You may have acute prostatitis, which needs to be assessed and treated quickly because it can cause serious problems, such as suddenly being unable to pee.
If you have persistent symptoms (chronic prostatitis), you may be referred to a doctor who specialises in urinary problems (a urologist).
Treatment for prostatitis depends on whether you have acute or chronic prostatitis.
Acute prostatitis (where symptoms are sudden and severe) is usually treated with painkillers and a 2- to 4-week course of antibiotics.
Hospital treatment may be needed if you're very ill or unable to pee.
Treatment for chronic prostatitis (where symptoms come and go over several months) usually aims to control the symptoms.
Depending on how long you have had symptoms, your doctor may suggest:
- painkillers, such as paracetamol or ibuprofen
- a medicine called an alpha-blocker if you have problems peeing; alpha blockers can help relax the muscles in the prostate gland and the base of the bladder
- a laxative, if pooing is painful
The aim is to reduce symptoms so they interfere less with day-to-day activities.
What causes prostatitis?
Acute prostatitis is usually caused when bacteria in the urinary tract enter the prostate.
The urinary tract includes the bladder, kidneys, the tubes that connect the kidneys to the bladder (ureters), and the urethra.
In chronic prostatitis, signs of infection in the prostate gland cannot usually be found.

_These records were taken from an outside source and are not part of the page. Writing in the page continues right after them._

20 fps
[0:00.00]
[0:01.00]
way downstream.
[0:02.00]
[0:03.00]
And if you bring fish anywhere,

In these cases, the cause of symptoms is not clear.
Risk factors for prostatitis
You're more likely to get acute prostatitis if you have:
- had a recent urinary tract infection (UTI)

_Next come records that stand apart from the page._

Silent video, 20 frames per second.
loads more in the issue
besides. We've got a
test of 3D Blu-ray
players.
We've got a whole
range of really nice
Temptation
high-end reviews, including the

- a urinary catheter, a flexible tube that's used to drain urine from the bladder
- had a prostate biopsy
- a sexually transmitted infection (STI)
- HIV or AIDS
- a problem with your urinary tract
- had anal sex
- injured your pelvis
You're more likely to get chronic prostatitis if you:
- are older – men aged between 50 and 59 are 3 times more likely to get it than men between 20 and 39
- have had prostatitis before
- have other painful abdominal conditions, such as irritable bowel syndrome (IBS)
- have been sexually abused
Acute prostatitis usually clears with a course of antibiotics. It's important to take the full course to make sure that the infection clears completely.
Rarely, other complications of acute prostatitis can happen.
Acute urinary retention
Because peeing can be very painful, urine can build up in your bladder, causing pain in your lower tummy (abdomen) and not being able to pee at all.
A catheter (a thin, flexible, hollow tube) can relieve this.
If antibiotics are not effective in treating prostate infection, rarely an abscess can develop in your prostate gland.
A doctor may suspect this if your symptoms do not improve despite antibiotic treatment.
Further tests will be needed to confirm an abscess, such as an ultrasound scan or a CT scan of your prostate gland.
If an abscess is present, you'll need an operation to drain it.
Chronic prostatitis can be challenging to treat because little is known about what causes it.
Usually there is gradual recovery with treatment, but this can take several months or years.
Some people with prostatitis find their symptoms return and require further treatment.
Prostatitis is not prostate cancer and there's no clear evidence that it increases your chances of getting it.